American music, before hip-hop, and even before jazz, has always, somehow been painted white. And that which has not been, like hip-hop and jazz, is often times not even seen as American, but rather seen as black. But the forgotten truth is, black music is American music. It’s the very crux of American music. So when three young, black kids in North Carolina decided to reach deep down into the black experience to revitalize, and evolve a fleeting musical style and sound, it’s no wonder that very few faces in the crowd look like theirs. And it’s no surprise you haven’t heard of them.
Rhiannon Giddens, Dom Flemons, and Justin Robinson, make up the Carolina Chocolate Drops, a band consisting of banjos, jugs, spoons, dobros, fiddles and harmonicas. They met in 2005, at what’s known as the Black Banjo Gathering, in Boone, NC. The festival focuses on string bands, and black folk music. While attending, the three, in a roundabout way, all ended up meeting up with legendary fiddle player, Joe Thompson, who at the time was 86 years old. It was Joe who molded them, and convinced them to play together, but most of all, it was Joe who explained the importance of keeping such a tradition alive. The Carolina Chocolate Drops were born, and they haven’t looked back since.
Some call it folk music.
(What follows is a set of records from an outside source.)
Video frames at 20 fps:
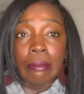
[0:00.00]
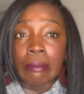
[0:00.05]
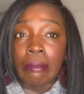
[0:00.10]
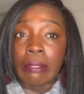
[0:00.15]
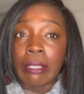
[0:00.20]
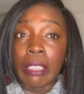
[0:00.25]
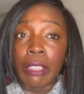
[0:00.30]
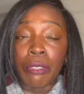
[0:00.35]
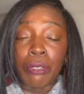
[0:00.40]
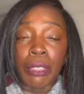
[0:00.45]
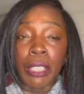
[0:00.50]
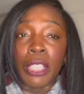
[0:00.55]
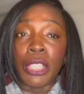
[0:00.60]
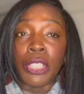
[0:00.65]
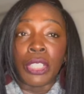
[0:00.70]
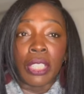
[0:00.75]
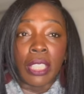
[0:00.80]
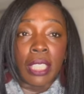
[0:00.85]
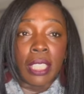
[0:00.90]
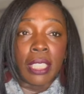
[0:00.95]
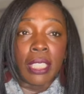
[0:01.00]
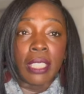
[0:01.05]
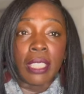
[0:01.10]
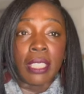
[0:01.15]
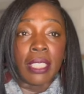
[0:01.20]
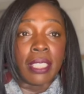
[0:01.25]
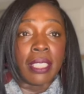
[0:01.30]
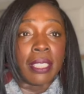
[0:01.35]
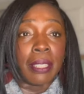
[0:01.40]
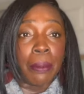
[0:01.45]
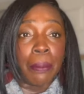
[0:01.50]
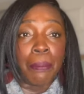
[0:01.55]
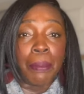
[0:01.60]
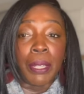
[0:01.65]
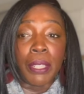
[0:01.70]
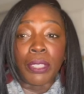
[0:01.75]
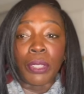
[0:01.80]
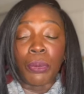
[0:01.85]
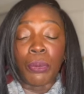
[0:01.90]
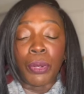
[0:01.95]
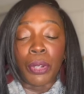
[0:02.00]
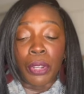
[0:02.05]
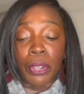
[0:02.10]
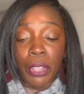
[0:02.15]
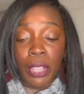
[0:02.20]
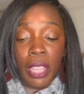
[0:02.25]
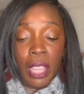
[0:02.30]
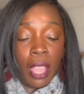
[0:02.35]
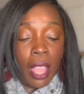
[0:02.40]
inflation is a piece of work.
Some call it roots music. I dare to call it slave music. A music as familiar as turkey neck in collards, but as unfamiliar as African names. Something seen before, but not quite recalled. A lucid dream. Maybe a grandmother’s conversation. Maybe something playing in the background, while visiting family down south. Cotton fields are in this music. Happiness in a sad time, are in this music. Make do, is in this music. Freedom is in this music. Even hip-hop is in there, somewhere between the foot stomping and fiddle bowing.
But will it catch on? Will the Carolina Chocolate Drops ever play “above ground?” Judging from the material on their latest album, Genuine Negro Jig, I’m not so sure that they care to. They have yet to conform or bend their vision to make their music more palatable to their own generation. Songs like “Cornbread and Butterbeans,” and “Your Baby Ain’t Sweet Like Mine,” are tunes written and performed with gramophone sensibilities, and Grammy qualifications, but would obviously seem antiquated to today’s youth, and even most baby-boomers. Especially since the majority of black people don’t think this is black music anymore, and any music without a drum is a hard sell, even if it is brilliant, poignant, historic and timeless.
Nonetheless, it’s obvious that what the Carolina Chocolate Drops are doing is important, if for no other reason than to carry on tradition. Too often we muddy the sacred, by totally ignoring it. Cornbread and butterbeans is still a major part of who we are, whether we want to admit it or not. Banjos, fiddles, jugs, and spoons are still sounds that we use, even though we have mpc drum machines, and Serato turntables now. But if the Carolina Chocolate Drops are doing it, that leads me to believe that there are others out there somewhere, sweating, and flailing, playing and singing songs of the new, in the style of the old just to keep the threading of our beautiful, and historic fabric, tight.